On Earth, it would indicate the microbes consumed microbially-produced methane, which is the simplest organic molecule and is present in Mars' atmosphere.
On Mars, it means that large plumes of methane could have been being released from the subsurface, where production would have been energetically favourable.
The released methane would then either be consumed by microbes or react with ultraviolet light before being deposited directly on the surface.
Exploration on Mars has been focused around the Gale Crater which is believed to have once been a deep lake 3.5 billion years ago.
It's thought the crater may contain complex organic molecules that are key raw materials to sustain life.
House said: "The amounts of carbon 12 and carbon 13 in our solar system are the amounts that existed at the formation of the solar system.
Both exist in everything, but because carbon 12 reacts more quickly than carbon 13, looking at the relative amounts of each in samples can reveal the carbon cycle."

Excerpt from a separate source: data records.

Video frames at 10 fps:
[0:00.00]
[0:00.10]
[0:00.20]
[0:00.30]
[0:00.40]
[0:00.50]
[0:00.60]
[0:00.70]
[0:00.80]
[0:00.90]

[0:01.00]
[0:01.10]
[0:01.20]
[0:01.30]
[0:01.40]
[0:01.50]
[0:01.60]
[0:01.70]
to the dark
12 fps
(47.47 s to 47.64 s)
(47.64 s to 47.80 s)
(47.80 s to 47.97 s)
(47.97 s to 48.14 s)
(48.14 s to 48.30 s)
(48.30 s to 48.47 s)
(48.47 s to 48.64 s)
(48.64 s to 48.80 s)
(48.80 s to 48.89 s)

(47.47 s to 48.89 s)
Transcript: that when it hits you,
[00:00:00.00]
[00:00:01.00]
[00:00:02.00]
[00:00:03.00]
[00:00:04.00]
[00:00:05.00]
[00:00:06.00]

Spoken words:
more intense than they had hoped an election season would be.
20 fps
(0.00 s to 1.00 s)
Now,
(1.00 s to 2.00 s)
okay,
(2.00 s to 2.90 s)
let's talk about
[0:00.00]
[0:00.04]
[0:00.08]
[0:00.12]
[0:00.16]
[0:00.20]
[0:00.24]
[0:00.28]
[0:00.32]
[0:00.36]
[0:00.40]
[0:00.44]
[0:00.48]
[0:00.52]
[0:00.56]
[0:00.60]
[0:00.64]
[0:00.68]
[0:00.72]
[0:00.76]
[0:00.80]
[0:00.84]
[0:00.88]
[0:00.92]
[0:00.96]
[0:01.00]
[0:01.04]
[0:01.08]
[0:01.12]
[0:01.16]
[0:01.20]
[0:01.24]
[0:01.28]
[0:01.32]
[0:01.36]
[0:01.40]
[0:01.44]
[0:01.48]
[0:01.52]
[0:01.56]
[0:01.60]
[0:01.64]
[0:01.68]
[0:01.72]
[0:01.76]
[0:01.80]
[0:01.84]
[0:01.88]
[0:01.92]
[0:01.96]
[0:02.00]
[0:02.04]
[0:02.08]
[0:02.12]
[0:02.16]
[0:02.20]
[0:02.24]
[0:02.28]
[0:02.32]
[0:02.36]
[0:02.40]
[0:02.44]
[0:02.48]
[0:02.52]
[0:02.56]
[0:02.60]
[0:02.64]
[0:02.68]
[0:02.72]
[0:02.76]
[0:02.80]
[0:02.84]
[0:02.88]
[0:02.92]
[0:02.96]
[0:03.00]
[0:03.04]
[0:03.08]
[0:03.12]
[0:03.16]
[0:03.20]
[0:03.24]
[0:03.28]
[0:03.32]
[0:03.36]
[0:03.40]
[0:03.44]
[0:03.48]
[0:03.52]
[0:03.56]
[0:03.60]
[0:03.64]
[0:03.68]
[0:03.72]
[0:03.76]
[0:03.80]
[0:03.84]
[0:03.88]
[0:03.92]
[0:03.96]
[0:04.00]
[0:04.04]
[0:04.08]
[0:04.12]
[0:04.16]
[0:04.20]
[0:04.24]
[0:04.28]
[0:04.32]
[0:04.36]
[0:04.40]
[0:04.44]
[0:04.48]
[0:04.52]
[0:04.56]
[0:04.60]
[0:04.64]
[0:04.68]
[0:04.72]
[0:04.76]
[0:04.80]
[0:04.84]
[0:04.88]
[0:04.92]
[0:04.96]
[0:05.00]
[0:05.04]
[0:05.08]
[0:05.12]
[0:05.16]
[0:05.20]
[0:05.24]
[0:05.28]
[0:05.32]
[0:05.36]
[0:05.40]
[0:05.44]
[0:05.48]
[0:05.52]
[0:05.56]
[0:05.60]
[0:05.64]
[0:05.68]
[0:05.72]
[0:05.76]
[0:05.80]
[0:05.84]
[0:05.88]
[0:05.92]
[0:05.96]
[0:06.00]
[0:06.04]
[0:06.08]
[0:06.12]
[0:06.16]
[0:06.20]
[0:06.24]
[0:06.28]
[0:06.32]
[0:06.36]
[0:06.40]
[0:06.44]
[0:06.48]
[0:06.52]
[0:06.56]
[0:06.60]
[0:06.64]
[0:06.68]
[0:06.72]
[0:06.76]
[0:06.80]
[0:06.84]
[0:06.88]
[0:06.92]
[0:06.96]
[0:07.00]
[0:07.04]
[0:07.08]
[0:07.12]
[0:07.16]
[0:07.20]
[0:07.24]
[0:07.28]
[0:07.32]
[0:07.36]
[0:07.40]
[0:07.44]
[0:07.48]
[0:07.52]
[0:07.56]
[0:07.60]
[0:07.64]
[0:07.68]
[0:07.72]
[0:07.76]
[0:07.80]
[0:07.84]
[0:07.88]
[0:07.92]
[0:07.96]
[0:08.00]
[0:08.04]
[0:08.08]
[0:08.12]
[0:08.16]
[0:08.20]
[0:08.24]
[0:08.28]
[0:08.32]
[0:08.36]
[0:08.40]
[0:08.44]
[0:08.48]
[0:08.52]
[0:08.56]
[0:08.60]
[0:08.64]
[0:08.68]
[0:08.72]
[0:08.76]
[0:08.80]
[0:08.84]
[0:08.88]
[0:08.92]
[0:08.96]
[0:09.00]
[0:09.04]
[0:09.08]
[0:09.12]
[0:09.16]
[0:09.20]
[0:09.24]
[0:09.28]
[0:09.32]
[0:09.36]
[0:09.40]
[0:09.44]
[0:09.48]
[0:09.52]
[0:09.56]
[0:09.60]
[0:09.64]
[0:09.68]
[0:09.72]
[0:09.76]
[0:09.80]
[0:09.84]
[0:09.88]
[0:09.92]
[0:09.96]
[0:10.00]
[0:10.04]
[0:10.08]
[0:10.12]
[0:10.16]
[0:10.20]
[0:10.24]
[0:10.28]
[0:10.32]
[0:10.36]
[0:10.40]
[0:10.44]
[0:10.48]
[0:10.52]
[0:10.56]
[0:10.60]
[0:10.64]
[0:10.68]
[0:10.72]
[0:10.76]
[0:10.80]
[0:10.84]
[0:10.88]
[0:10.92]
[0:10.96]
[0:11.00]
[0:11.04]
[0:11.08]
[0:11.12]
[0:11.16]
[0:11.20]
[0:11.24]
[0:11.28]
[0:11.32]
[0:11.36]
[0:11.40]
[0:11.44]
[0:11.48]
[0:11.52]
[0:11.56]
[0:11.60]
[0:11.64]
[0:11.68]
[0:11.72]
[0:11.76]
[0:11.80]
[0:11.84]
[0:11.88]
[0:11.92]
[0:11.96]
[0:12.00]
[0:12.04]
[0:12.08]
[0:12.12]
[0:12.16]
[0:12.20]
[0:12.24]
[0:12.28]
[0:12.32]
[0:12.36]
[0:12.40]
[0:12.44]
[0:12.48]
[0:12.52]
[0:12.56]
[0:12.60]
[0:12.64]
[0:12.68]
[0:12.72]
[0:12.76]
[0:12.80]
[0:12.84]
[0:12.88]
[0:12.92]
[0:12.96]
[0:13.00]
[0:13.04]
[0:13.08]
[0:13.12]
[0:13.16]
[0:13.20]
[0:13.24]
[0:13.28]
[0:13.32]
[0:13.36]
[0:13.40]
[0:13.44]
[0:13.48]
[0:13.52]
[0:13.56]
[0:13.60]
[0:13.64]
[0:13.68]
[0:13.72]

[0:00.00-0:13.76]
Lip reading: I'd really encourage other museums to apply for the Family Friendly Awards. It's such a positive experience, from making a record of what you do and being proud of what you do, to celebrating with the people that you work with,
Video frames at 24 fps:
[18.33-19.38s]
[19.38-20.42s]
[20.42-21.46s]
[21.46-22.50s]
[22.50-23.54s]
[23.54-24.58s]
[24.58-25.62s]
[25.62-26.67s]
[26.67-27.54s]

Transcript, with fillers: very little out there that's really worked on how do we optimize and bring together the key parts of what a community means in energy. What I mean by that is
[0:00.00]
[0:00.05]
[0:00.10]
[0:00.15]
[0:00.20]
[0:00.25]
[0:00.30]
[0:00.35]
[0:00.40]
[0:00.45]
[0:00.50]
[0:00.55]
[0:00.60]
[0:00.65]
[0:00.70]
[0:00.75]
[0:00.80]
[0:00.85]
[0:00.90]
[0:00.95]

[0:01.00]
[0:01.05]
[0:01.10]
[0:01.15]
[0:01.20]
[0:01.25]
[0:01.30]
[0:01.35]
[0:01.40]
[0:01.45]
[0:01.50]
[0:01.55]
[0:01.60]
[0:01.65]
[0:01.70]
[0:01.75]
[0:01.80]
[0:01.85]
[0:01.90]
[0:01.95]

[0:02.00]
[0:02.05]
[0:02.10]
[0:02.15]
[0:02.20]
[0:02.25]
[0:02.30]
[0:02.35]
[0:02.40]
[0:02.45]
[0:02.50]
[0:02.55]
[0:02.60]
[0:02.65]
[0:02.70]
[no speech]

Carbon has two stable isotopes - 12 and 13 - and the amounts of these give an insight into its origin.
The rover heated both samples to separate the chemicals and scans showed some of them were depleted in 13 while others were enriched.
This could be a result of other factors, including cosmic dust clouds or ultraviolet radiation which would break down carbon dioxide.
"All three of these scenarios are unconventional - unlike processes common on Earth," concluded House.